Low carbon steel is one example of a soft magnetic material that manufacturers use to make transformers, electric motors, and generators. In general, these materials serve the purpose of amplifying and guiding the magnetic flux when converting between electrical and mechanical energy in these machines. Magnetic measurements enable manufacturers to characterize those materials and to analyze how much power will be lost because of the magnetization process.
Manufacturing processes such as the cutting of the steel lamination influence the behavior of the soft magnetic material. Therefore such influence has to be measured and we must be able to model such parasitic effects.
Silas Elfgen, RWTH Aachen University
Although standardized methods are existing for evaluating magnetic properties, the researchers found them to be insufficient for applications such as designing traction drives in vehicles. These methods used one of the standard testing instruments, known as a single sheet tester, in order to characterize soft magnetic materials across different frequencies and magnetic flux densities.

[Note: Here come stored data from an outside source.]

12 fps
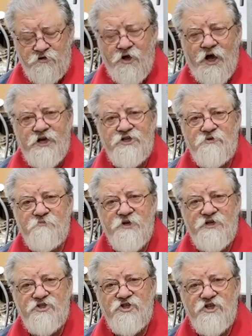
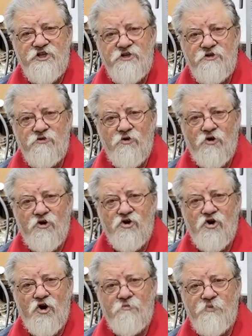high-speed steel or
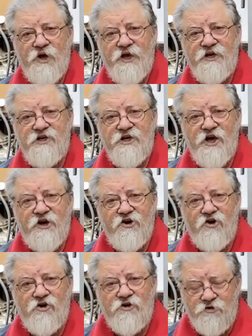carbide
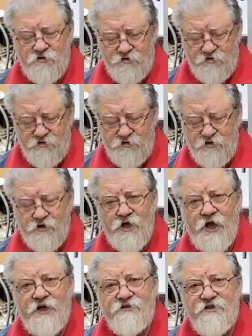cutter
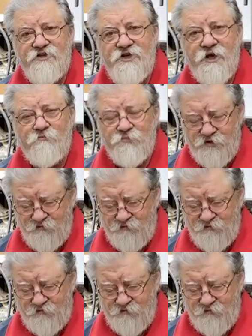at the tip.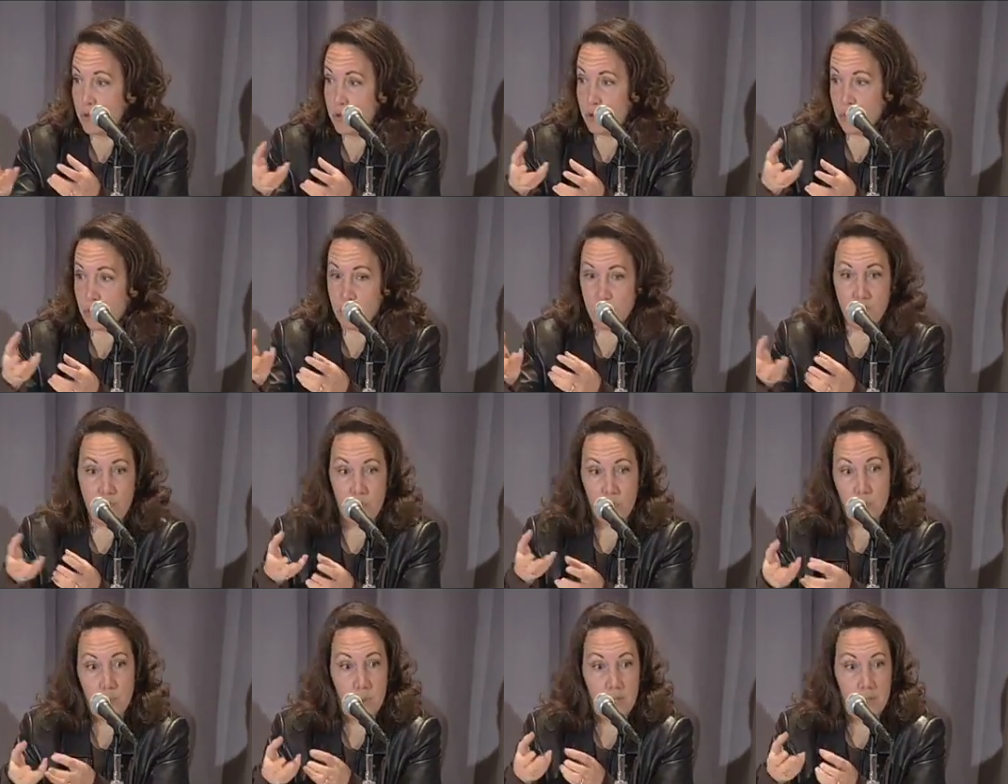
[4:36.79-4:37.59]
to
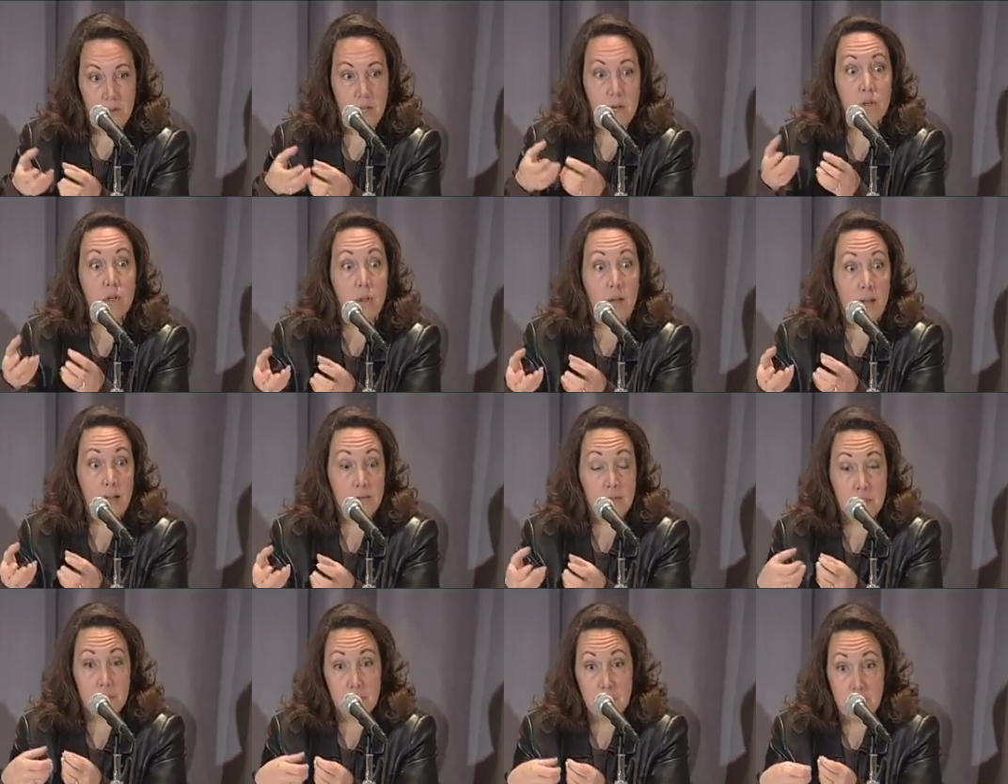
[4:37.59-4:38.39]
vote with their
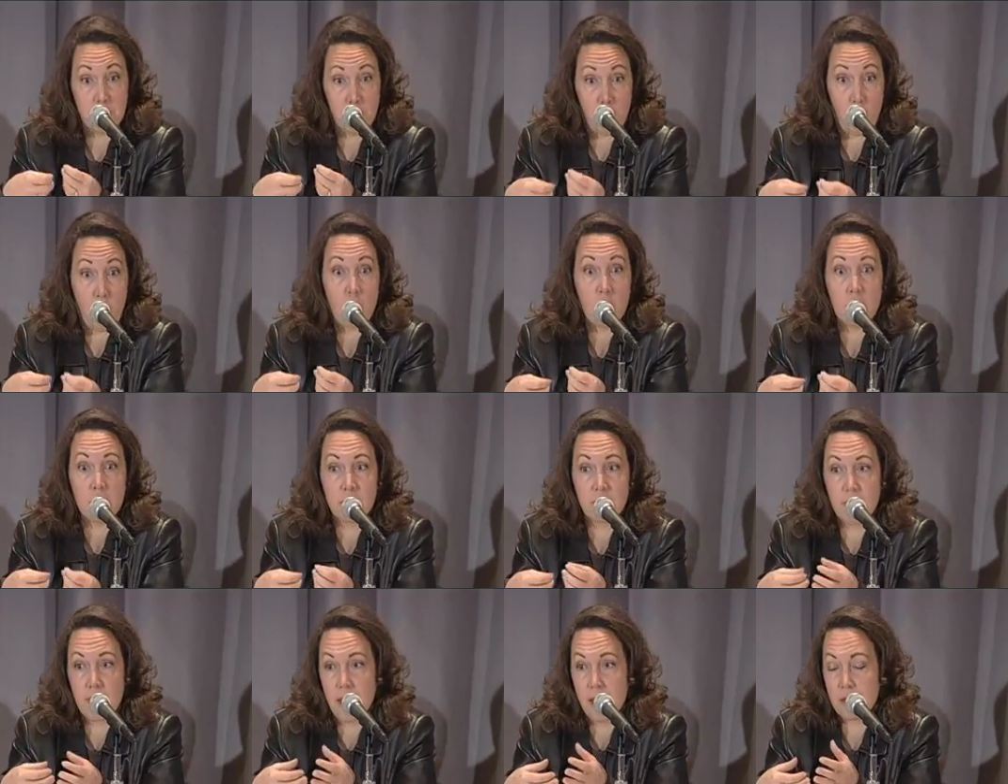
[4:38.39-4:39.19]
lives and be part
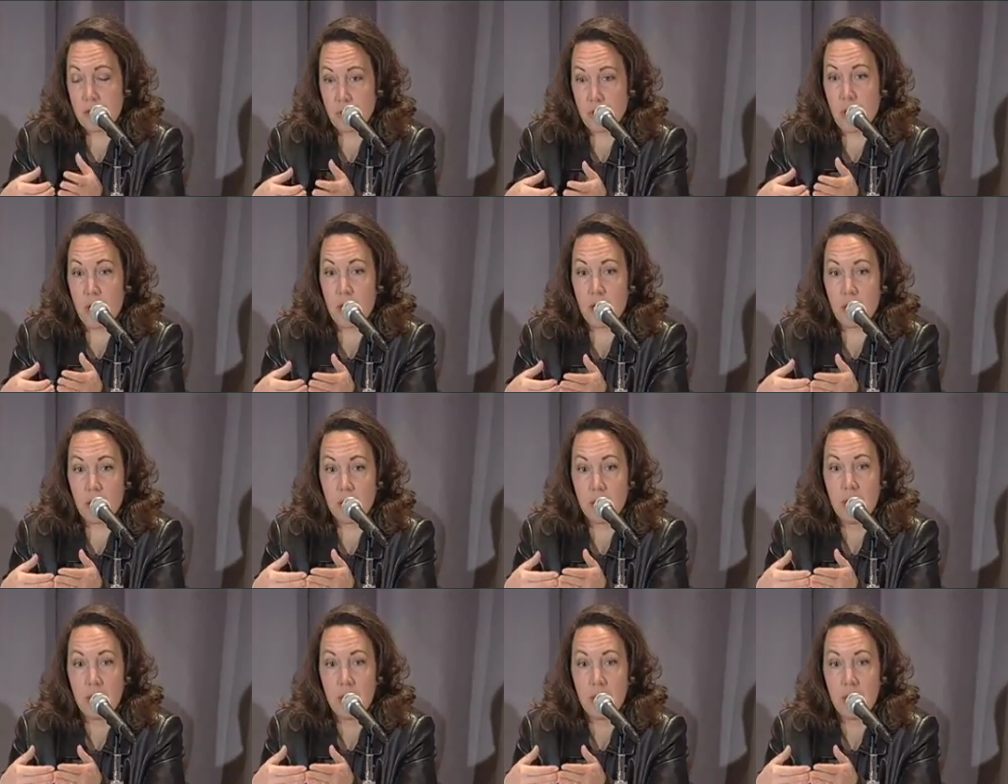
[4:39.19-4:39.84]
of that trial,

The tests carried out by the researchers revealed that the existing parameters used to describe measurement qualities are inadequate for accurately evaluating uncertainties that occur at frequencies and magnetization levels of some applications that are currently of interest. The researchers also looked at other factors that affect the characterization and determined how much each parameter adds to the uncertainty. They suggest that these uncertainties can guide in selecting the most suitable soft magnetic material for a particular electrical machine.
These analyses can be used by everyone working with magnetic characteristics and magnetic model parameters. Further, it can be used in quality assurance of a product to define production features.